A Shlockin' pre-birthday bash

What fun! I had a grand time dancing in the back of the room, not to mention singing harmony, at Saturday night's Shlock Rock concert. More's the pity that they won't be back in New York City anytime soon. Sorry none of my blogger buddies could make it. If you have an opportunity to attend a Shlock Rock concert, go, take your spouse (or your date, if you're not there yet), your kids and their grandma, your best buddies, the gang from shul--Shlock Rock's music and shows are great fun and squeaky clean.

Thanks to Psycho Toddler/Mark Skier for introducing us to Shlock Rock. We first saw a 1991 Shlock Rock video on Mark's music website (click on the link to the Video page [which tends to make my Firefox Internet crash when I link directly] and scroll down--it's the oldest and last video on the page) as well as some more Shlock Rock videos from 2005 (slighter farther up on the Video page), and thought it would be fun to catch the band in person. Amen to that!

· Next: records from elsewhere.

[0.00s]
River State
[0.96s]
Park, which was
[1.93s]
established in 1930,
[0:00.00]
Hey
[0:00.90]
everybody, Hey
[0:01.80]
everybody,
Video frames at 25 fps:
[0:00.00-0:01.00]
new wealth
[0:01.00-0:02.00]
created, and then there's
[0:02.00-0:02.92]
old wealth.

This is the third Shlock Rock concert that we've attended, and I've been having fun comparing them. I first thought of this because, when Shlock Rock founder and leader Lenny Solomon greeted us at the entrance while the stage was being set up, we asked whether his sometime-sidekick, Etan G., "The Jewish Rapper," would be there, and he said that he couldn't afford to pay Etan on such a low-budget tour. Sure enough, this was the smallest version of the Shlock Rock Band that we've seen--just a drummer, a guitarist (Mo Shapiro, a good one), and Lenny on keyboard.

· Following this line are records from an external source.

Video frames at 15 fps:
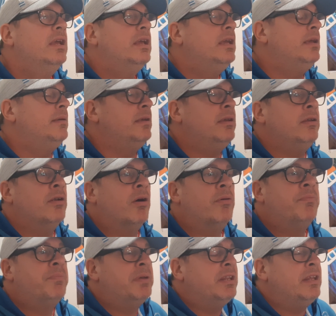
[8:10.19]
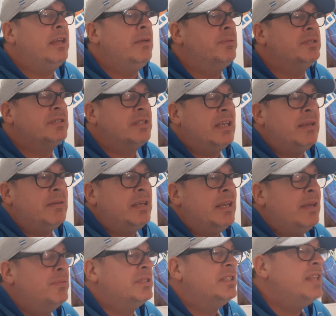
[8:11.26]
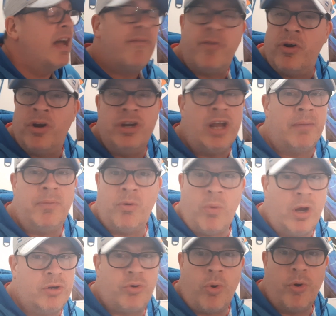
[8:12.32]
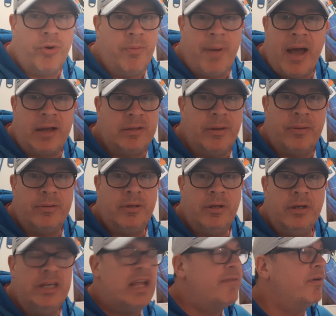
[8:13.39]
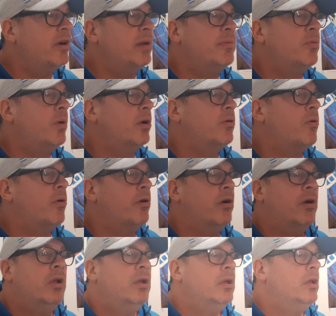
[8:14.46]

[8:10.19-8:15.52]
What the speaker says: He was never a number one cornerback, though. Never a number one corner.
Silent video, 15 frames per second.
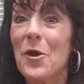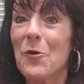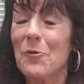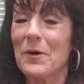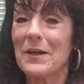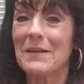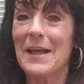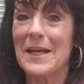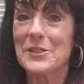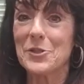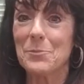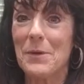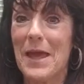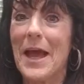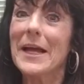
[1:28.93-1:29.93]
We're glad you're
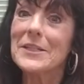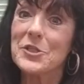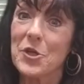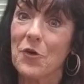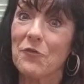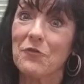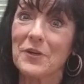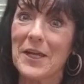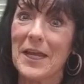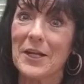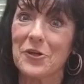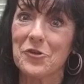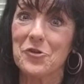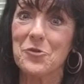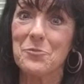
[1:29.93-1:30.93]
back. Don't forget
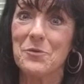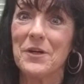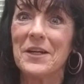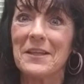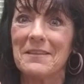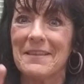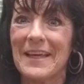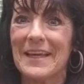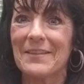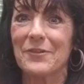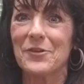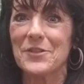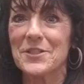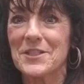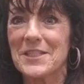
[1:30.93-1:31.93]
our new book,
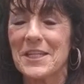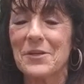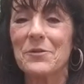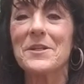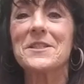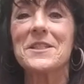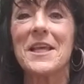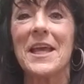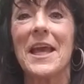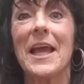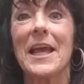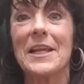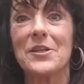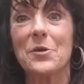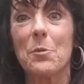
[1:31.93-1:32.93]
Landlord Secrets.
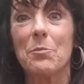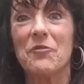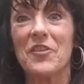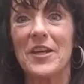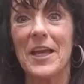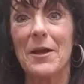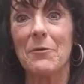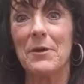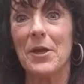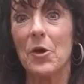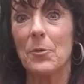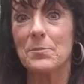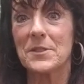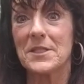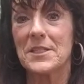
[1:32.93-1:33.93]
And don't forget, we
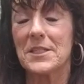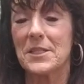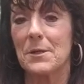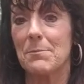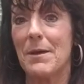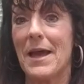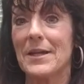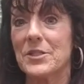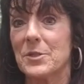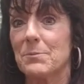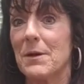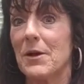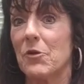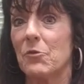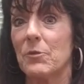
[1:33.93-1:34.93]
hope to see you back
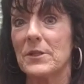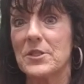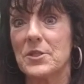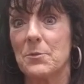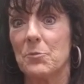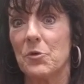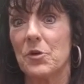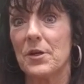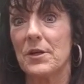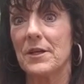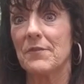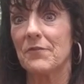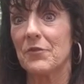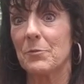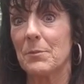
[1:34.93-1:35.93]
tomorrow with some more
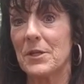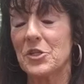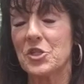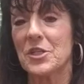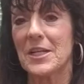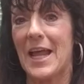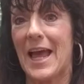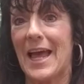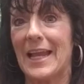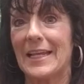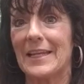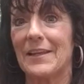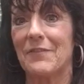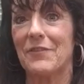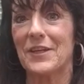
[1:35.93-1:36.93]
information on
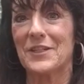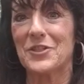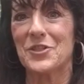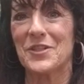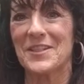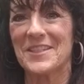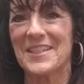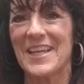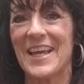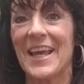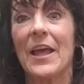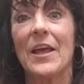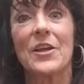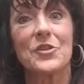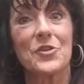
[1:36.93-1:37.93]
evictions.
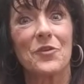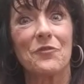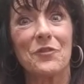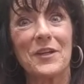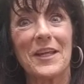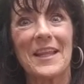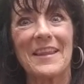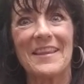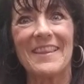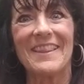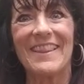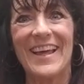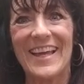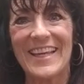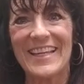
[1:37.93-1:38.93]
Don't forget,
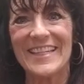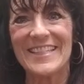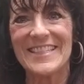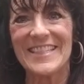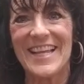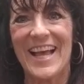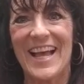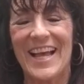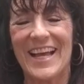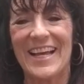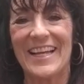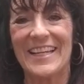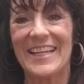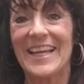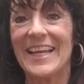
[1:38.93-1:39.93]
like us
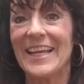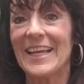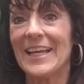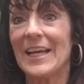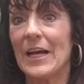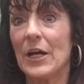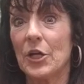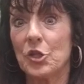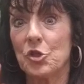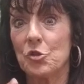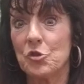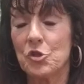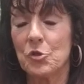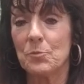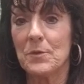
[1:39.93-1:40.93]
on uh,
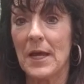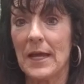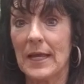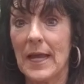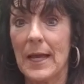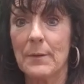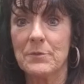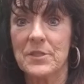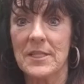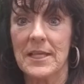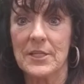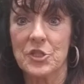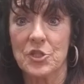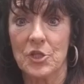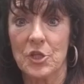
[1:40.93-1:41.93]
youtube.com
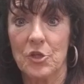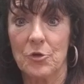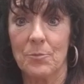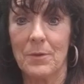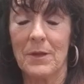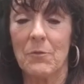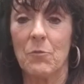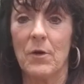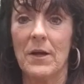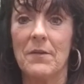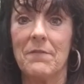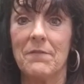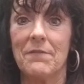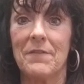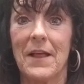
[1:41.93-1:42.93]
slash
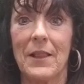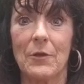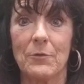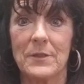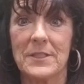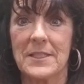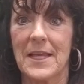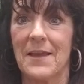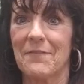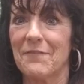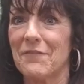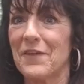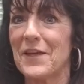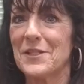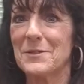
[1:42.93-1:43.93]
securepay1. Follow us on
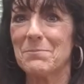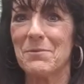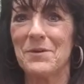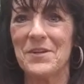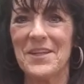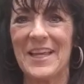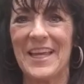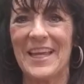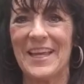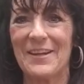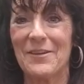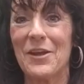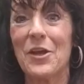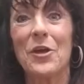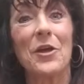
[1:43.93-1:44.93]
Facebook.
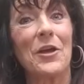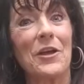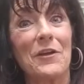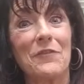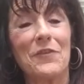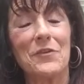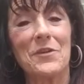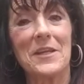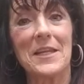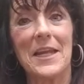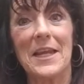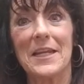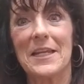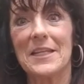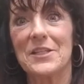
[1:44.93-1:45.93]
And if you need
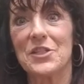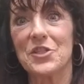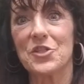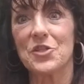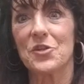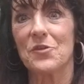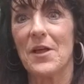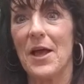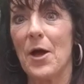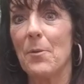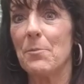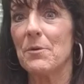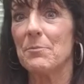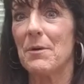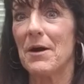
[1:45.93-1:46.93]
any additional help
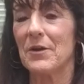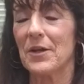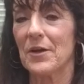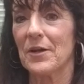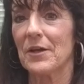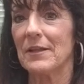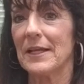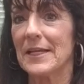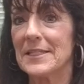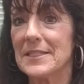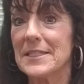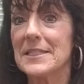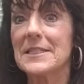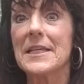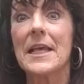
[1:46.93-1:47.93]
about our
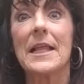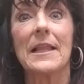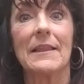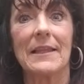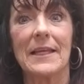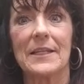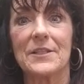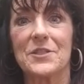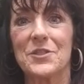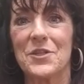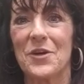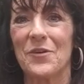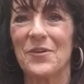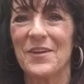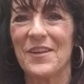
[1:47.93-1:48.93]
classes, let us
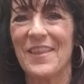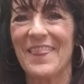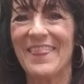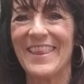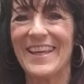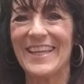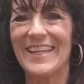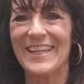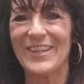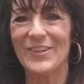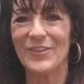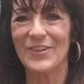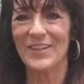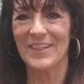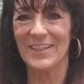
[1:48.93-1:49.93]
know. Thank you.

But that wasn't the only difference. The first Shlock Rock concert we saw was a full-band concert with drummer, lead and bass guitars, Mark Infield on woodwinds (and singing falsetto), Etan G. taking the lead on the rap songs, and, of course, Lenny on keyboard and vocal lead. Lenny took advantage of having such a full group to do several of his doo-wop songs and to get down off the stage and work the audience, which was largely a family crowd. Conga lines snaked around the room during "Into the Sea." Everyone had a blast!

The second Shlock Rock concert that we saw, apparently a moderate-budget show (without Etan G. or Mark Infield, but with Mark Skier on bass) had a mixed audience that included a few kids and a very large contingent of seniors. (Methinks 'twas no accident that the volume was a lot lower at this gig. :) .) Everyone had a grand time, but in a mostly more subdued manner (aside from Ms. Dancin' Fool, of course, who doesn't know from subdued :) ).

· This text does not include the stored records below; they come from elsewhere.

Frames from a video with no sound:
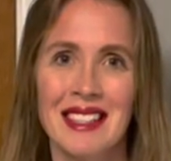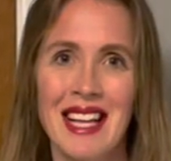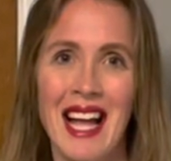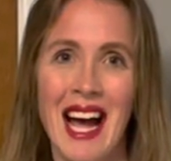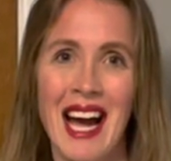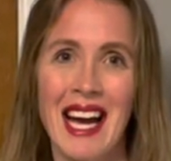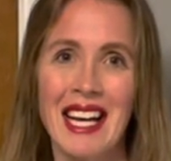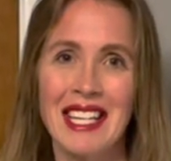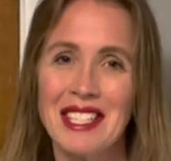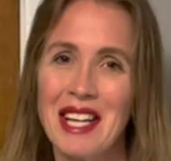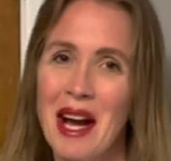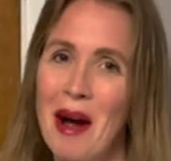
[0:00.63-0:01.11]

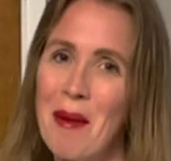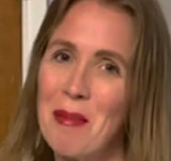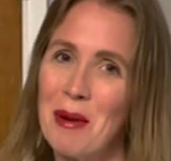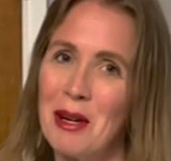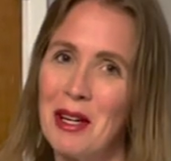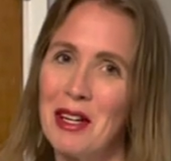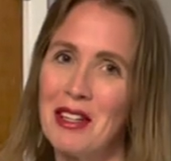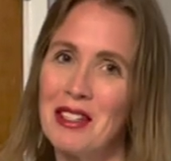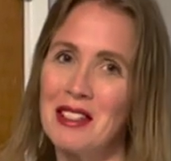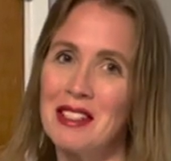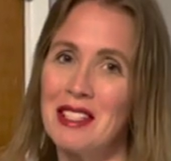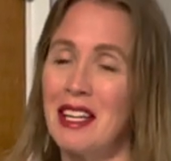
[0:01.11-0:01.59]
Hi
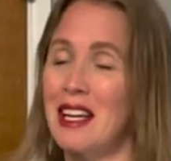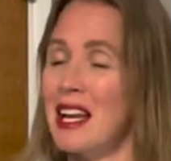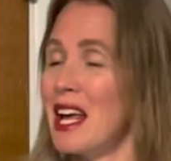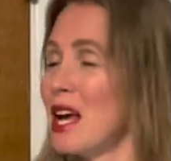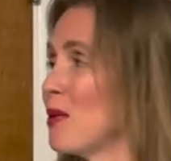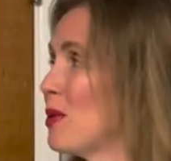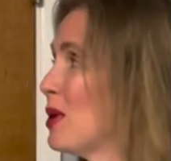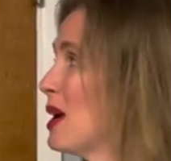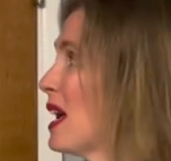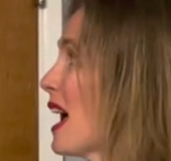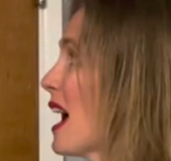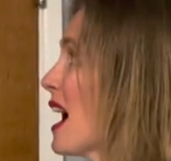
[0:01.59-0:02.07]
shoppers, today
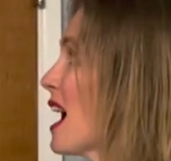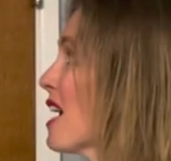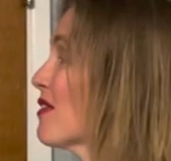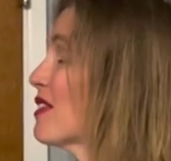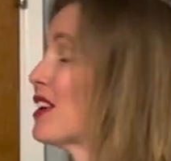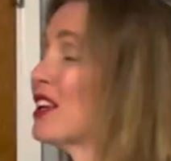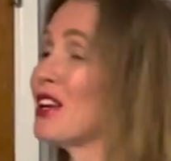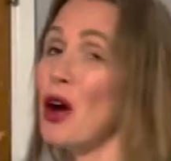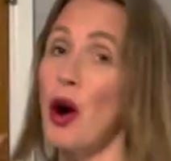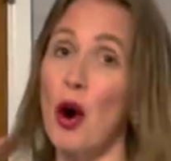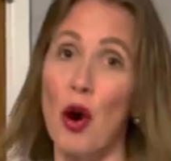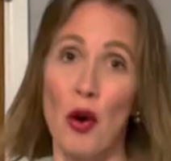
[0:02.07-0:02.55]
we have
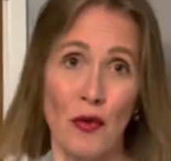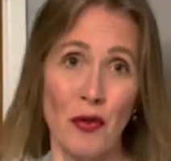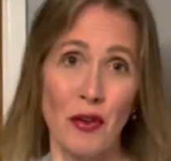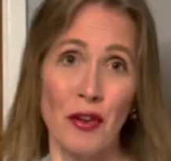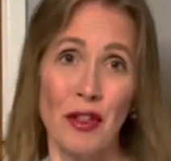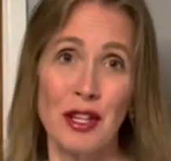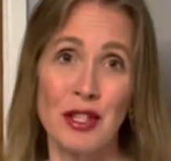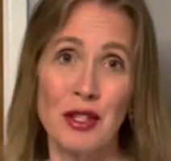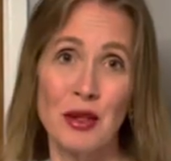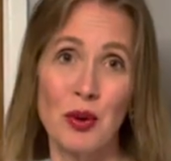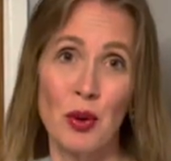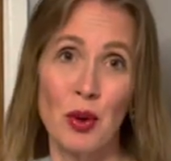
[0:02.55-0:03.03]
an
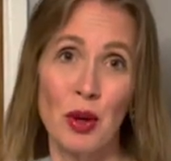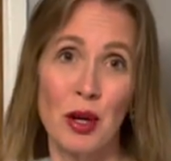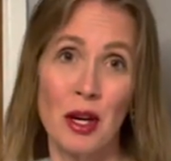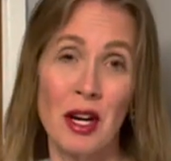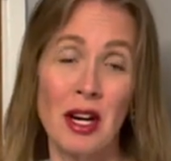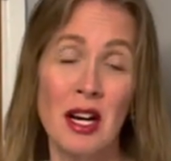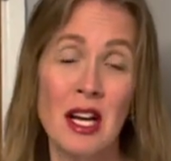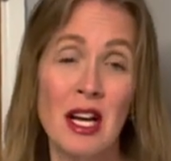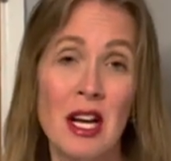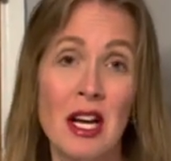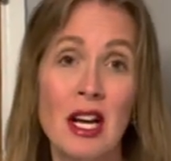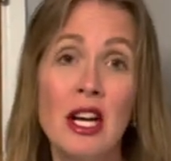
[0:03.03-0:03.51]

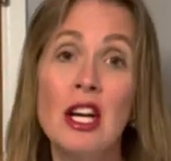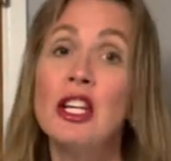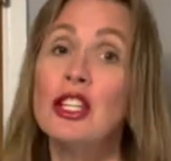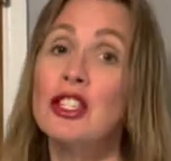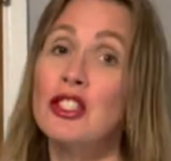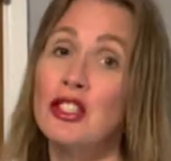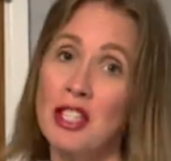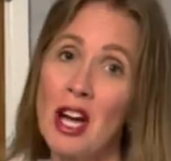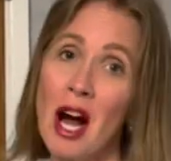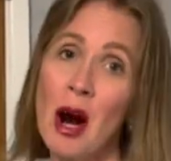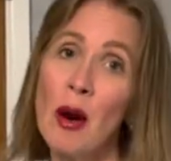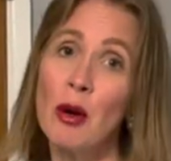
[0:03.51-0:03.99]
over-the-door
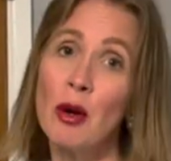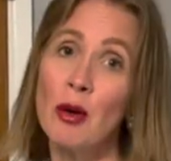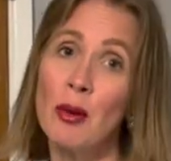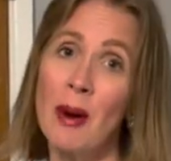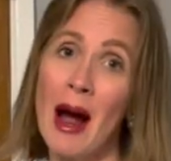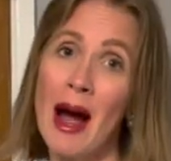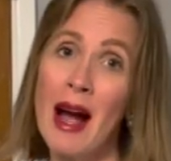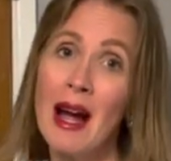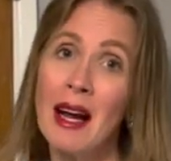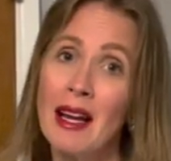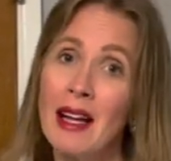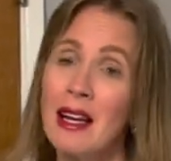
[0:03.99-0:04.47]
shower
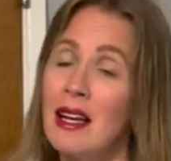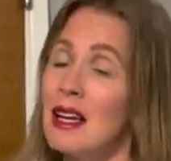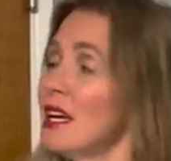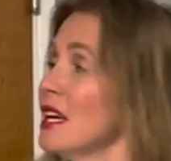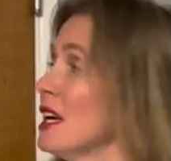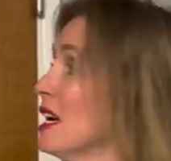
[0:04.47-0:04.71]
rack.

This past Saturday night's audience was completely different. Though there were some kids and younger people, and us old geezers in the back, the vast majority of the audience was composed of folks in their twenties, thirties, and forties. This age group had grown up listening to Shlock Rock, which has been around for 22 years. Some knew Lenny from his days with the "JyPSYs," Jewish Public School Youth, which he described as Shlock Rock's predecessor, and he greeted several of them by name from the stage, even inviting them to "give Lenny a vocal break" and sing one of his parodies. (One guy took him up on the offer.) Lenny had a great time asking people to sing along, even jokingly admitting that he knew no one listened to Shlock Rock between the ages of 12 and 18 because it was considered uncool. He also enjoyed asking this rock-literate crowd to name which bands had influenced him in composing particular songs. Everyone had a wonderful time, band and audience alike.

I think Lenny's a natural performer. Having seen him perform, with equal enthusiasm, to three totally difference crowds, I daresay I don't think Lenny Solomon has ever seen an audience that he didn't love. So go and enjoy.

Oops--almost forgot to add the photo of Lenny and the almost-birthday gal! Thanks to the Punster for taking the picture.